→ Task:
Working from the top of the listing below, retype each line through the line containing "[13:25.84-13:34.64]", both included, with no pictures.

→ Extracted records:

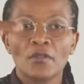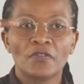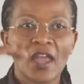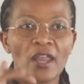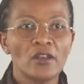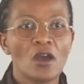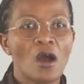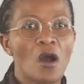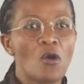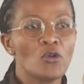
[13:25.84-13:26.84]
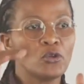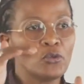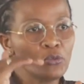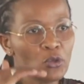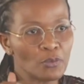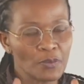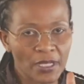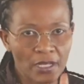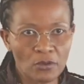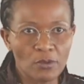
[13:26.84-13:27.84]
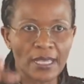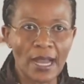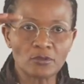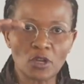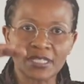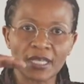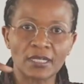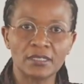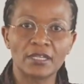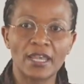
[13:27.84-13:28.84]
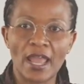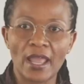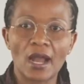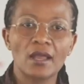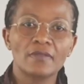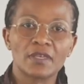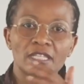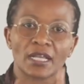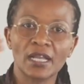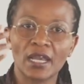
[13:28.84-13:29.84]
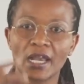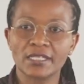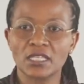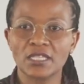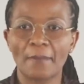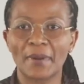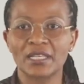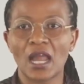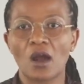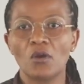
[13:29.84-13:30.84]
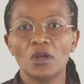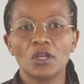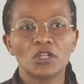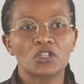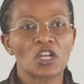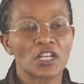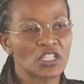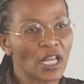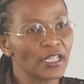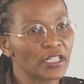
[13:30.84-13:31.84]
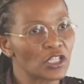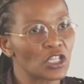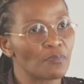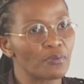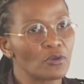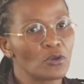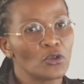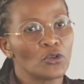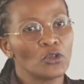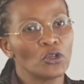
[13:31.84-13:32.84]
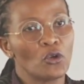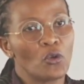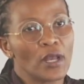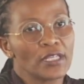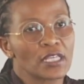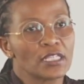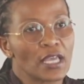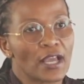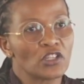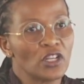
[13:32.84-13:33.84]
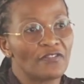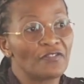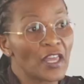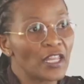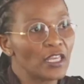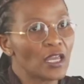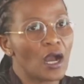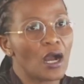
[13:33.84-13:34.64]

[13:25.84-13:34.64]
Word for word: then you, it, we come to a second layer the second layer says yeah but now traditional leadership you know is, is actually very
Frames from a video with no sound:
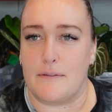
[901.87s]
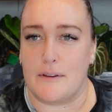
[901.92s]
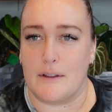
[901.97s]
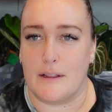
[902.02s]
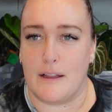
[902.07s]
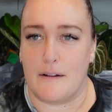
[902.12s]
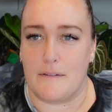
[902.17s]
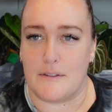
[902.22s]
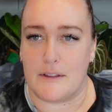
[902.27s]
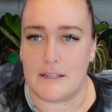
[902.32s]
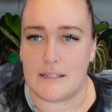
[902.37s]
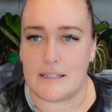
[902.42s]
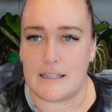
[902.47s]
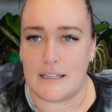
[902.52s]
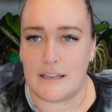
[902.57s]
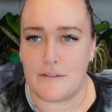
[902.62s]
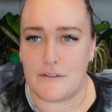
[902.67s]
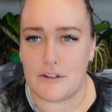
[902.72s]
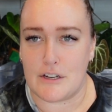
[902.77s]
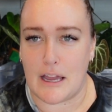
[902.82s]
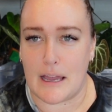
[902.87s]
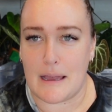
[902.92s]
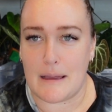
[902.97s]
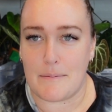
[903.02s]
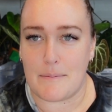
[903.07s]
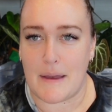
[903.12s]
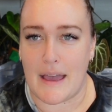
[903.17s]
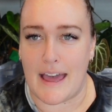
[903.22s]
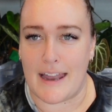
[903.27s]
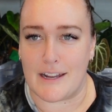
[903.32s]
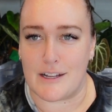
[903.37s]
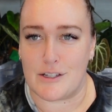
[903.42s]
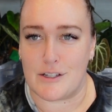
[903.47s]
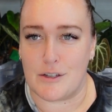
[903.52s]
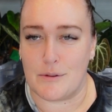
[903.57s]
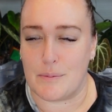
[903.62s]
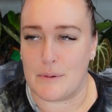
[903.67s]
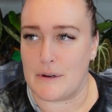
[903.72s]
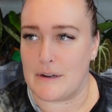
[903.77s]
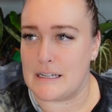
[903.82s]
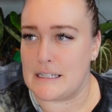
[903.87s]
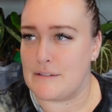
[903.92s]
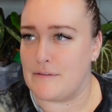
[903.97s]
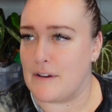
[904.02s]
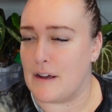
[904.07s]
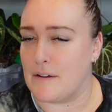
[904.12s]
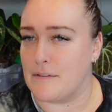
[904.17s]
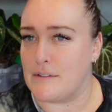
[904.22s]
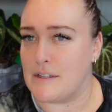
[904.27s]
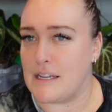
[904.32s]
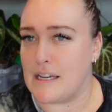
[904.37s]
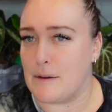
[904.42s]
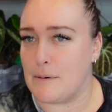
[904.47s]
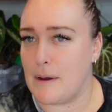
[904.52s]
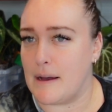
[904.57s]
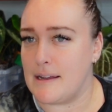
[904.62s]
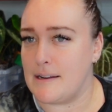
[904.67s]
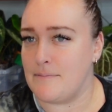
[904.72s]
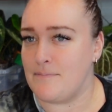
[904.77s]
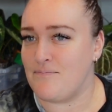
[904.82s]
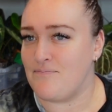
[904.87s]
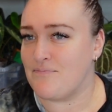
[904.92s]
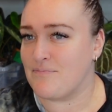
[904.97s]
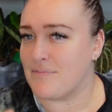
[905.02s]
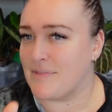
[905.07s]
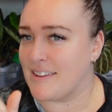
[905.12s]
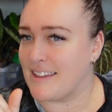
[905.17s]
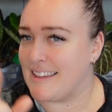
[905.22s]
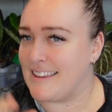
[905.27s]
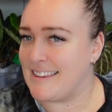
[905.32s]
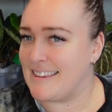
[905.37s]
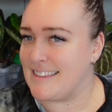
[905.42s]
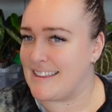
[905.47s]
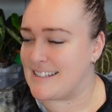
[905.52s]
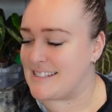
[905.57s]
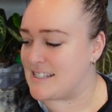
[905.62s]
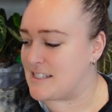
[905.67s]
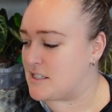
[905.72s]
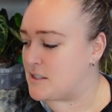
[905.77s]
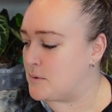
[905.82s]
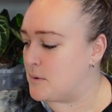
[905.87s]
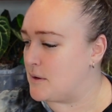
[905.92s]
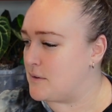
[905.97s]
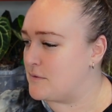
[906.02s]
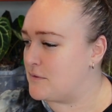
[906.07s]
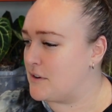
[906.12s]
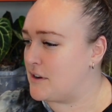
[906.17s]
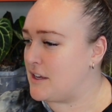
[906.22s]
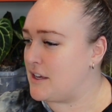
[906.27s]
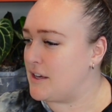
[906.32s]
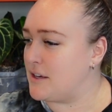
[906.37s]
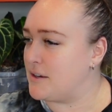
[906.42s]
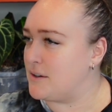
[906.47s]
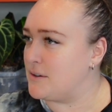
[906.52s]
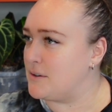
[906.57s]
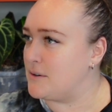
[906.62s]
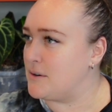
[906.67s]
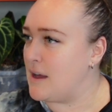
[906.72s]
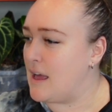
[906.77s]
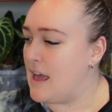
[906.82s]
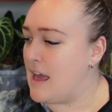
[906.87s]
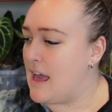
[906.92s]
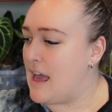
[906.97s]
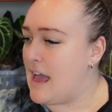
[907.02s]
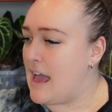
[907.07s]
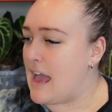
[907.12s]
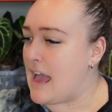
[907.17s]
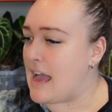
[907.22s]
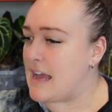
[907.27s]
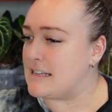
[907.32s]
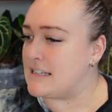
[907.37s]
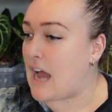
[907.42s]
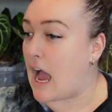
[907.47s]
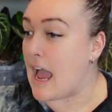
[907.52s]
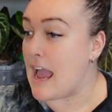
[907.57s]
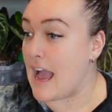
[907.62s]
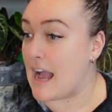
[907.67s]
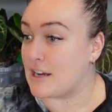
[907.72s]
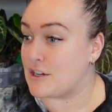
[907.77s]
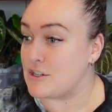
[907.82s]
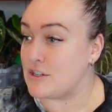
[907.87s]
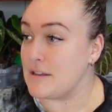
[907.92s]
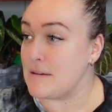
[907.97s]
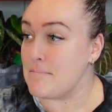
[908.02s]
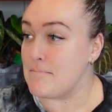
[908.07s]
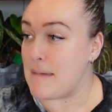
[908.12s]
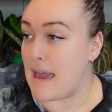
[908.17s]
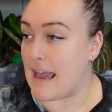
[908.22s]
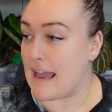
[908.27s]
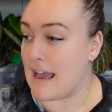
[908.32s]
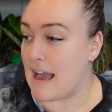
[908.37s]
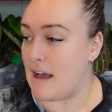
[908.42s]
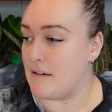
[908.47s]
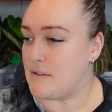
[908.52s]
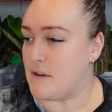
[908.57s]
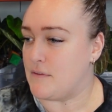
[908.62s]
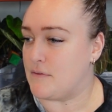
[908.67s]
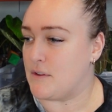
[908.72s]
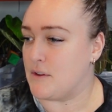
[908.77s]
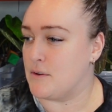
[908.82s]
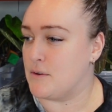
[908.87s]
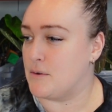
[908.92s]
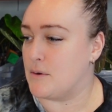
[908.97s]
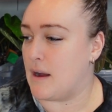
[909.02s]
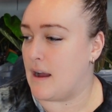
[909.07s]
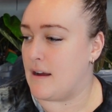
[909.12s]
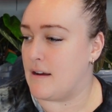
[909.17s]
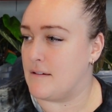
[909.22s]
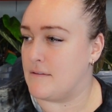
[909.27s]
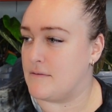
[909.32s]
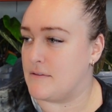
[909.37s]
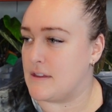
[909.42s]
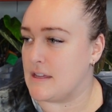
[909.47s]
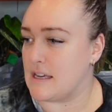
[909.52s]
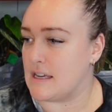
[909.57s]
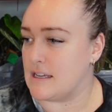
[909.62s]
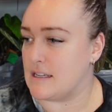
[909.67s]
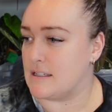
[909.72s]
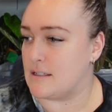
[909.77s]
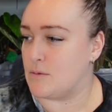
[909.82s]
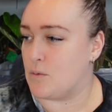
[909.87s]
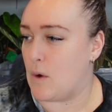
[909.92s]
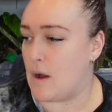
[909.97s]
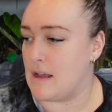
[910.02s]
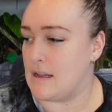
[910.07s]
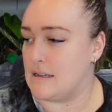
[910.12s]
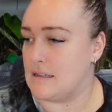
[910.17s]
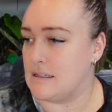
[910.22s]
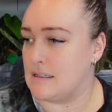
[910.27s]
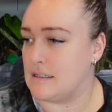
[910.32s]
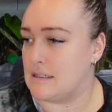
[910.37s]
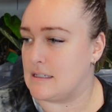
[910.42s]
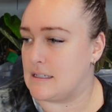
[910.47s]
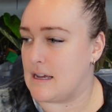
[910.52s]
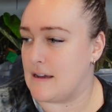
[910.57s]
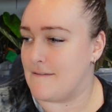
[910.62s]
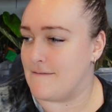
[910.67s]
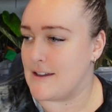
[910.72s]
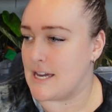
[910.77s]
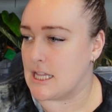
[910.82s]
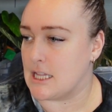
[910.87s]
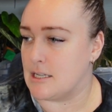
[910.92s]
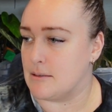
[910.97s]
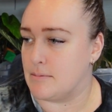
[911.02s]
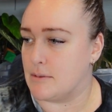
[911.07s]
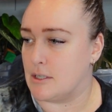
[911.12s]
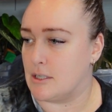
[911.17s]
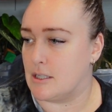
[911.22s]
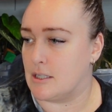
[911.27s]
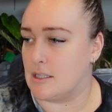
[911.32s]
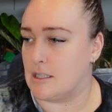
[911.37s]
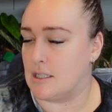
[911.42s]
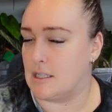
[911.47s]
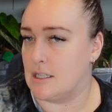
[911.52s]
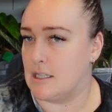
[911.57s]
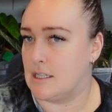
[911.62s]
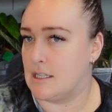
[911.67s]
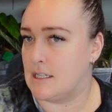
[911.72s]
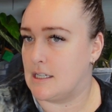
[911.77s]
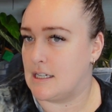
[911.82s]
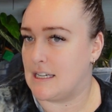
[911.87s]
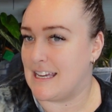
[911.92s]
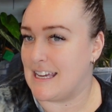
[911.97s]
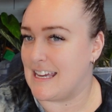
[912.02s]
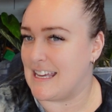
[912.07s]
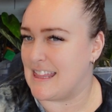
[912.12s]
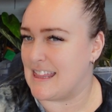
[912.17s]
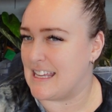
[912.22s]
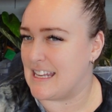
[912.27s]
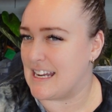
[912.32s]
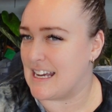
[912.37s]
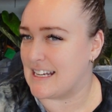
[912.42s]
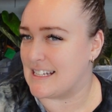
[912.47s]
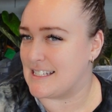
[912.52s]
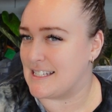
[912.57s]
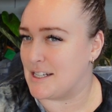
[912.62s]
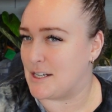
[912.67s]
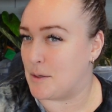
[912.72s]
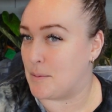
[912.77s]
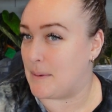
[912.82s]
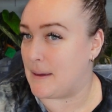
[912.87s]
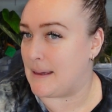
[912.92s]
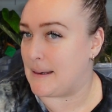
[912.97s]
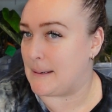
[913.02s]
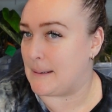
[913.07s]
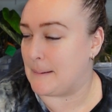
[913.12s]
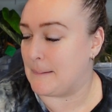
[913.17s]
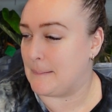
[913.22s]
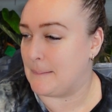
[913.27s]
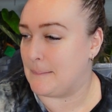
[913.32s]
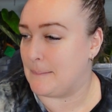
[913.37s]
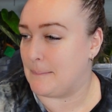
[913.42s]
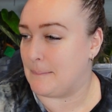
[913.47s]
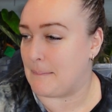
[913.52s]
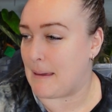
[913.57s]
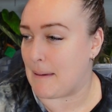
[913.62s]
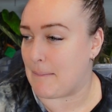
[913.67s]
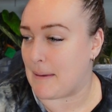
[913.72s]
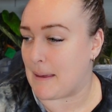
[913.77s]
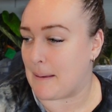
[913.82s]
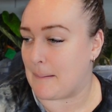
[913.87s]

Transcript: you love this leaf shape and a super nice velvety one, this is the one for you. And I actually may have a few of these ones available in the next little bit, maybe.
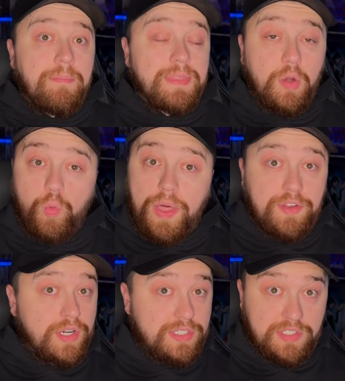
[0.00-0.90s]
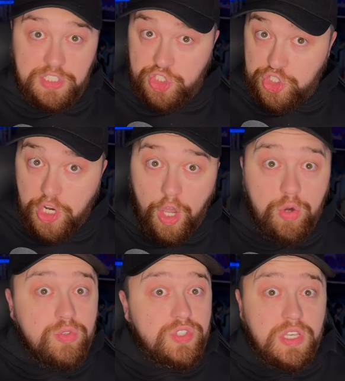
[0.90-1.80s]
whether it's the
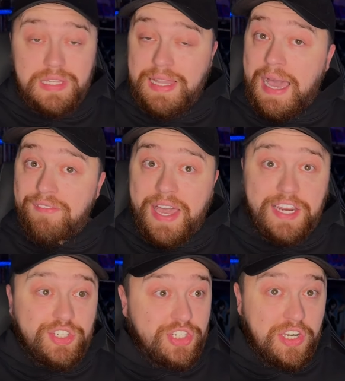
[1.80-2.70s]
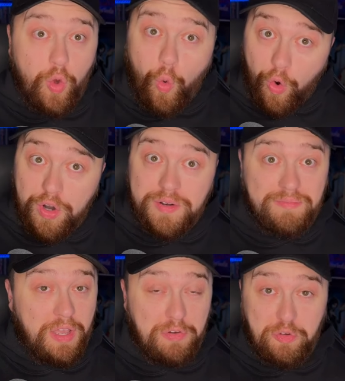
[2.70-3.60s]
shows, live action, or
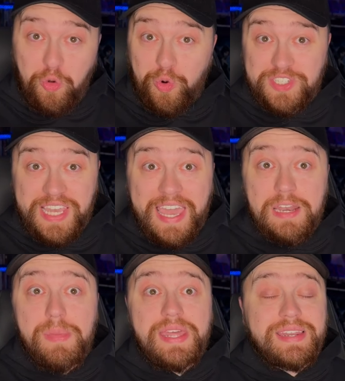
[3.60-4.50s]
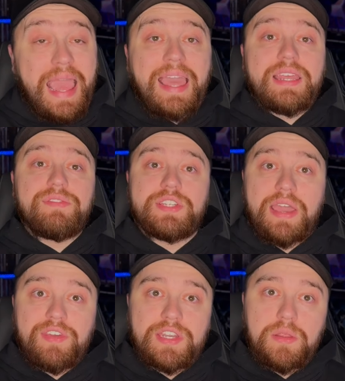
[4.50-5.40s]
of course animated, and even
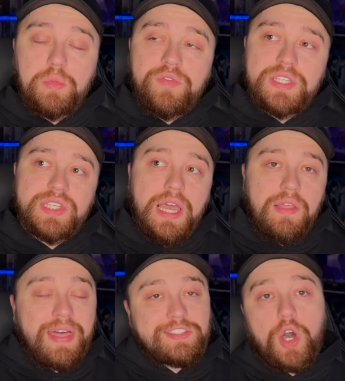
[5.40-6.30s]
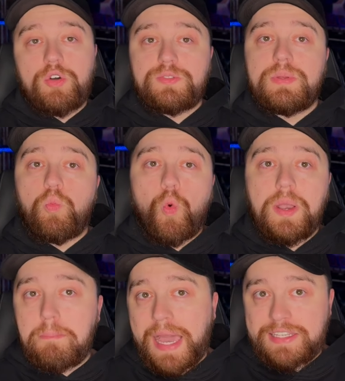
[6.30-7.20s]
diving into the movies, that's always been
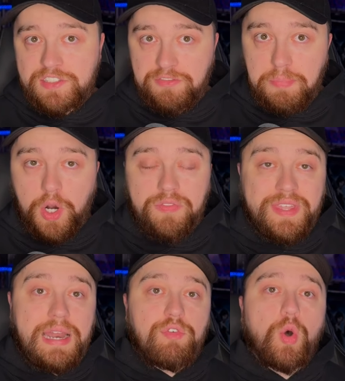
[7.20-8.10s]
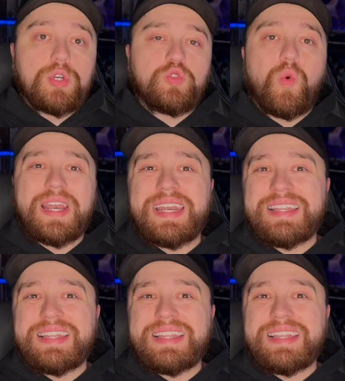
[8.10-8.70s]
one massive part that I've always wanted a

→ Solution below:
[13:25.84-13:26.84]
[13:26.84-13:27.84]
[13:27.84-13:28.84]
[13:28.84-13:29.84]
[13:29.84-13:30.84]
[13:30.84-13:31.84]
[13:31.84-13:32.84]
[13:32.84-13:33.84]
[13:33.84-13:34.64]

[13:25.84-13:34.64]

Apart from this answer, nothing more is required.